The Economist: Will Pivotal Be Bigger Than Google, Apple for the Enterprise?

December 16, 2013 Stacey Schneider

The-EconomistOur first calendar year of business is coming to a rapid close. Its been a busy one at that—we spun out the company, partnered with the likes of General Electric, IBM, and most recently CapGemini, pushed Cloud Foundry to the forefront of the PaaS market, acquired Xtreme Labs, built a big data center of excellence that will rapidly modernize Asian markets, delivered new, proven solutions that allow companies to have big data analytics on demand, and of course released our first version of Pivotal One, the cohesive suite of software services that is letting any enterprise develop with the level of productivity usually reserved for internet giants like Facebook, Yahoo! and Amazon.

From the inside, the pace is almost dizzying. With the nimbleness of a startup, and over 1600 really, really smart people who are purposely unencumbered to do what they are charged to do, Pivotal is able to accomplish a lot really fast. And its a good thing, because our mission to help organizations be more productive, scalable and agile is quickly becoming a burning issue for the CIO agenda.

The Economist published last week a story simply titled, Time to Pivot. In the article, they summarize a CIO study:

Gartner, a research firm, says that in a recent survey of chief information officers two-thirds said they expected to change their primary IT suppliers by 2017. Asked to name the most influential vendor of the next ten years, they placed Apple third, Google second—and an unnamed “different vendor” at the top.

The story goes on to explain exactly what we are aiming for: to be that top vendor.

Established vendors are trying to adapt; younger ones have sprung up to challenge them. One of the hopefuls is a mixture of the two: Pivotal, which was set up in April with assets from EMC, a data-storage company, and its listed subsidiary, VMWare. General Electric has a 10% stake, for which it paid $105m. “Enterprises are really going to have to renew their IT infrastructure in a major way,” says Paul Maritz, Pivotal’s chief executive (pictured). He speaks of a “holy cycle” of applications, data and analytics: build the first, extract the second, apply the third, improve the first, and so on.

Consumer-internet giants such as Google and Facebook, Mr Maritz says, have found ways of going through this cycle at greater scale and speed and at lower cost than most enterprises can, using enormous numbers of computers working in parallel. Pivotal wants to help other companies get up to speed too. “Enterprises are going to have to shift from where IT was really just about automating undifferentiated back-office functions to using IT as the fundamental product of what they do,” Mr Maritz says.

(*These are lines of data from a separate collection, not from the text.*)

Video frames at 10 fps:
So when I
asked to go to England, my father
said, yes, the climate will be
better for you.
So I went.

Simply put, we are aiming to consumerize IT to be offered as a service. We are closing the loop on that “holy cycle” of applications, data and analytics. We are making it so development and production environments can be available on-demand. We are making sure big data is baked into the development toolset so every effort can capitalize on the organizations data potential. And we are separating applications from the infrastructure enough so the path to scalability and portability among cloud environments is clear.

And while we are a new company, since we are a spin-out, we have a deep bench of products that are already pervasive in the enterprise that we are strategically building on. Technologies like Spring, that millions of java developers use every day already, are being connected to big data tools like Hadoop and delivery platforms like Cloud Foundry.

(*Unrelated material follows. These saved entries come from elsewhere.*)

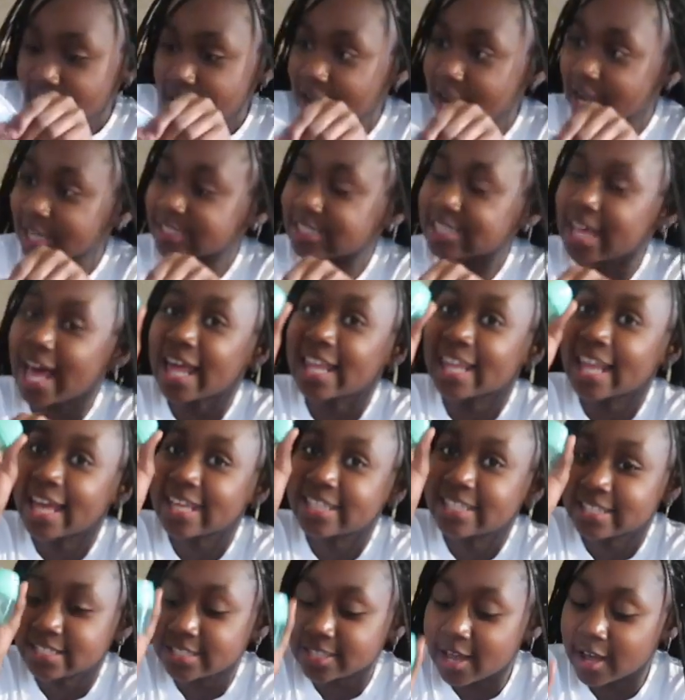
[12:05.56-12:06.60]
For
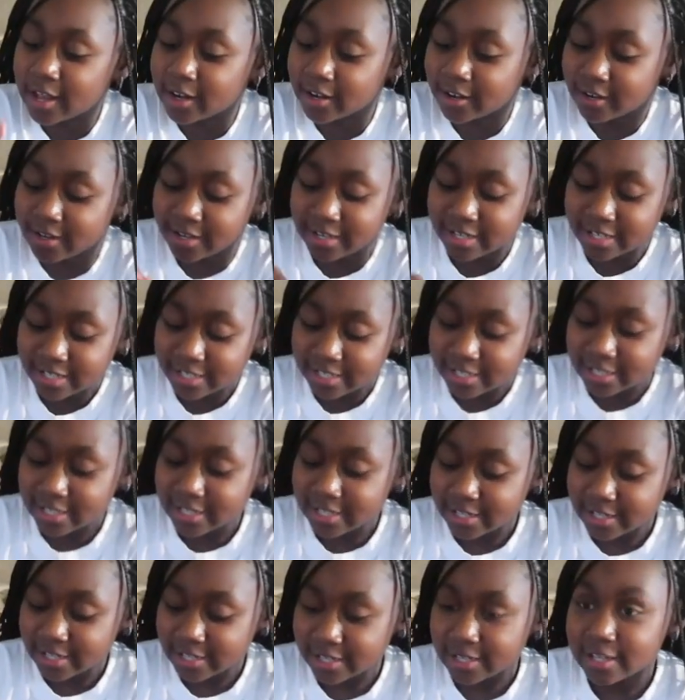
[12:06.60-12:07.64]
fashion or
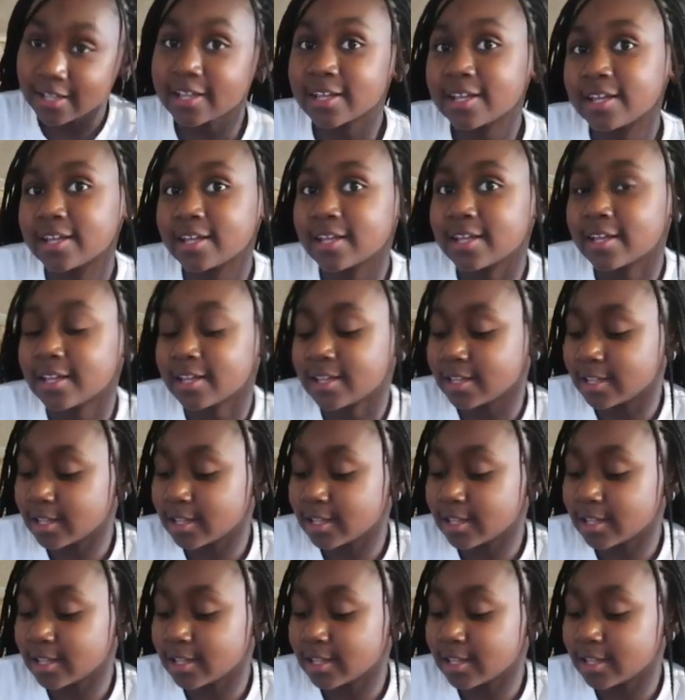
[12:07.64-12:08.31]
just keep it home?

If you think about it in that context, with almost half of the world’s websites running on Apache Tomcat, a project we contribute heavily to, and if our goal is to make that product easier to use, cheaper to run, and catapult productivity—really, the number one spot for IT vendors to CIOs is clear and in reach.

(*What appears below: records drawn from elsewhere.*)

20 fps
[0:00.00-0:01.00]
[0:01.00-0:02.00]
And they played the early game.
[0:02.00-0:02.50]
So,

This is even more obvious when you think of the other open source projects we shepherd like Spring, Groovy, Grails, RabbitMQ, Apache httpd, and Redis. I’d be willing to bet better than 75% of the world’s modern applications uses one of our technologies today. And each one of those projects could easily benefit from expanding their investment in our technology vision.

Then think of our Pivotal People. With leaders and luminaries from CEO Paul Maritz to Data Scientist Annika Jimenez, we have a deep bench of industry knowledge and a proven track record of execution that shaves any doubt that we will not achieve our goals. Think outside our walls and the partners we work with who are delivering results today in this arena are staggering. GE, IBM, Savvis, Verizon, Canonical, OpenStack, and CapGemeni are just a few of the partners that are delivering billions in savings today to their customers.

So, watch out 2014. We are about to change the IT software game for all of you, and we’re sure you’re going to like it.